> _TASK BRIEF_
Which lines in the listing below contain the word "Video"? Copy each one.

> _AVAILABLE RECORDS_
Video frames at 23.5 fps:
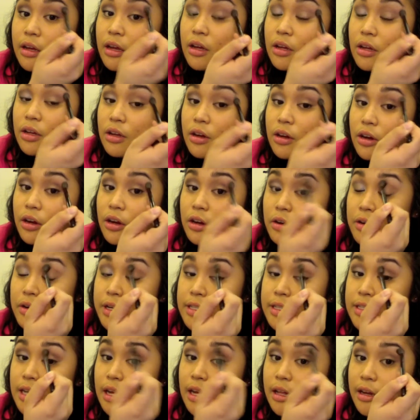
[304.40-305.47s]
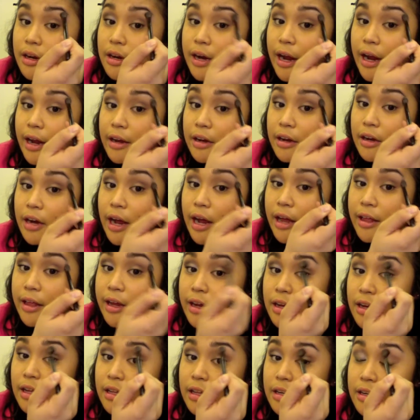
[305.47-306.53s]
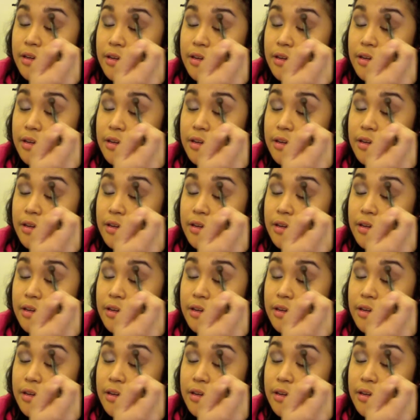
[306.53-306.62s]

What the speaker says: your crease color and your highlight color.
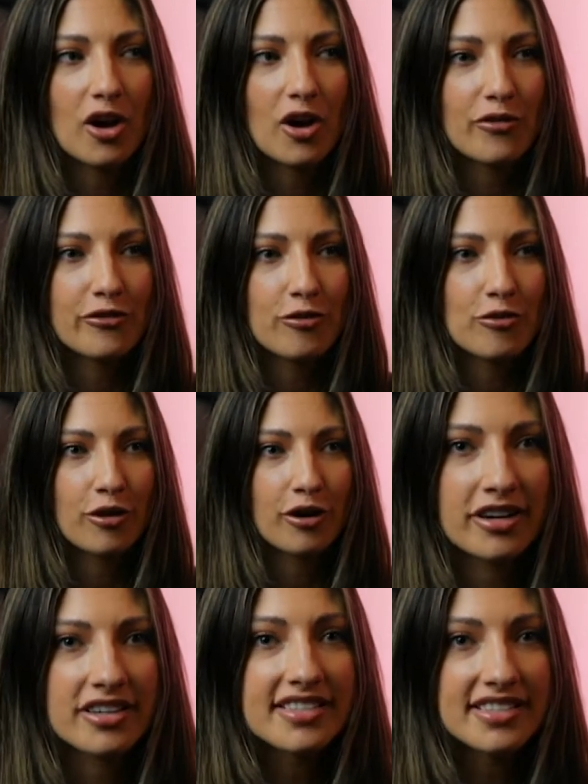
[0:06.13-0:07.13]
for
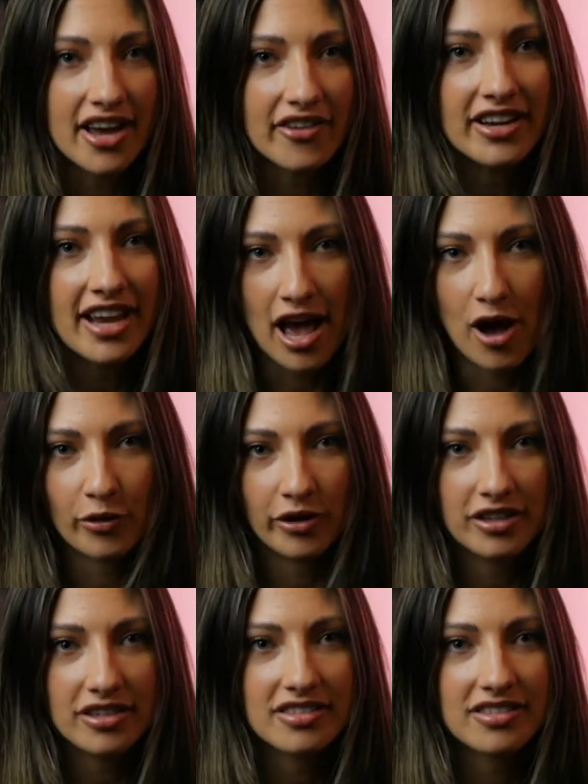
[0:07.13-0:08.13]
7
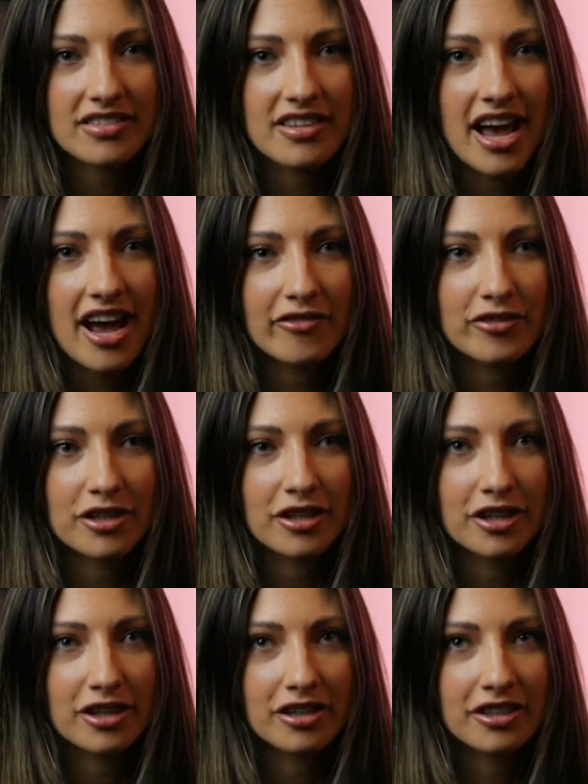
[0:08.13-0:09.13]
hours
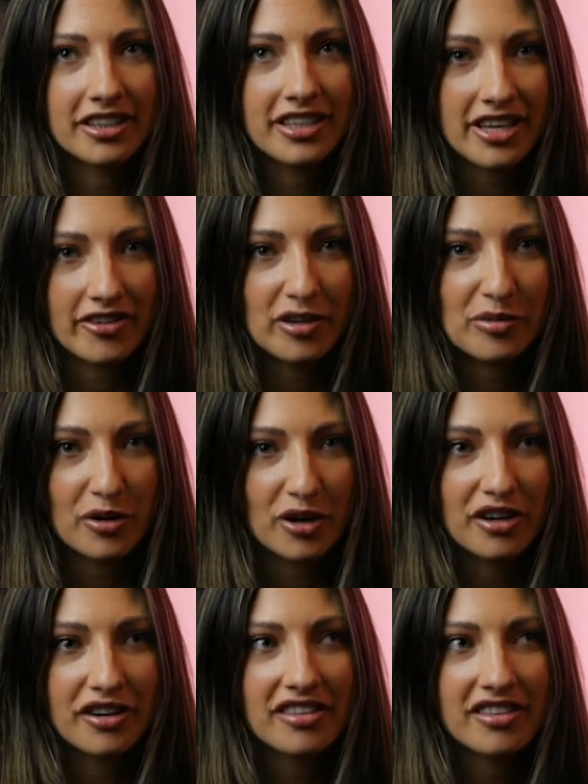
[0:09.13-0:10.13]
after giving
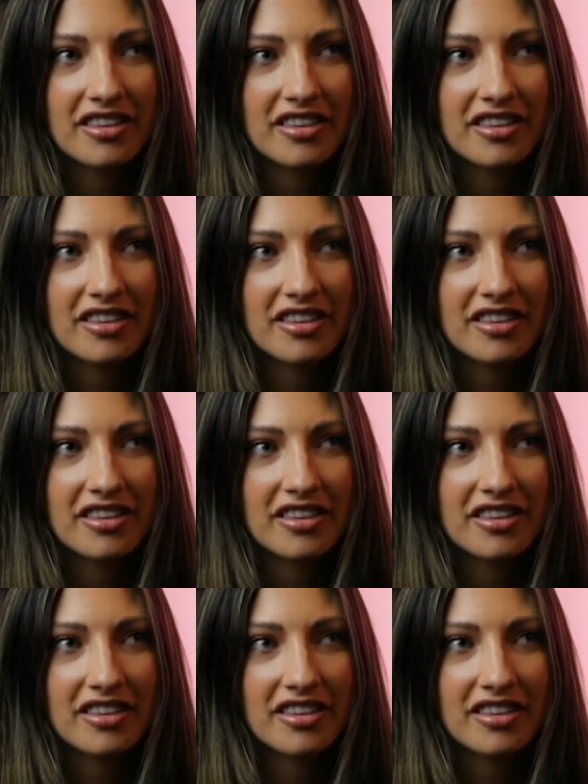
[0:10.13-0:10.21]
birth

...

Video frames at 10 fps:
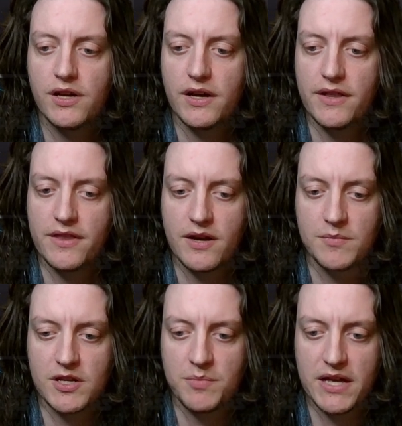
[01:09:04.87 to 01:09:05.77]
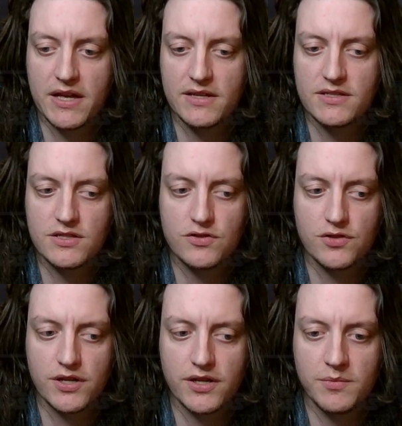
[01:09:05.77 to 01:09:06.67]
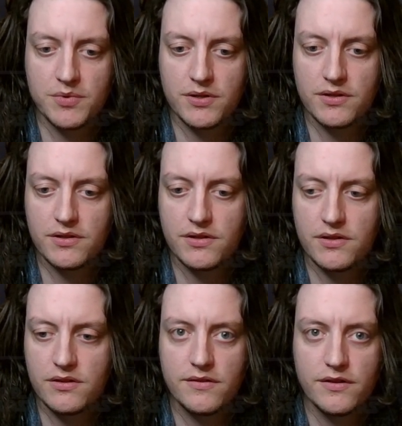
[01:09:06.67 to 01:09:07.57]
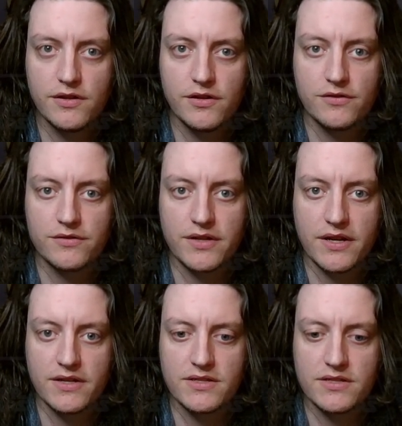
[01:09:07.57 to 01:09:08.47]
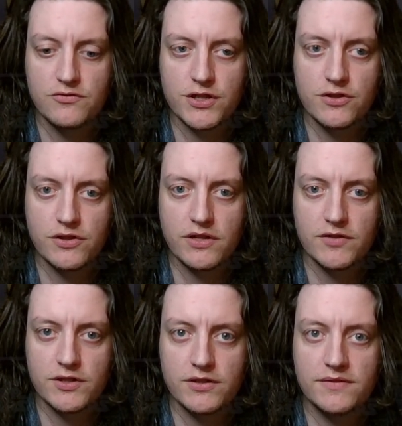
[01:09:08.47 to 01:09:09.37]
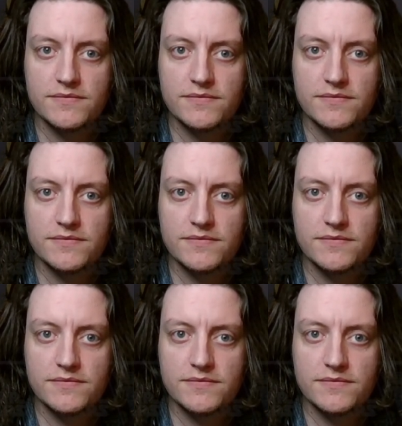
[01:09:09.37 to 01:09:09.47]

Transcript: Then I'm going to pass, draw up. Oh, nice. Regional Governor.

> _SOLUTION TO THE PROBLEM_
Video frames at 23.5 fps:
Video frames at 10 fps:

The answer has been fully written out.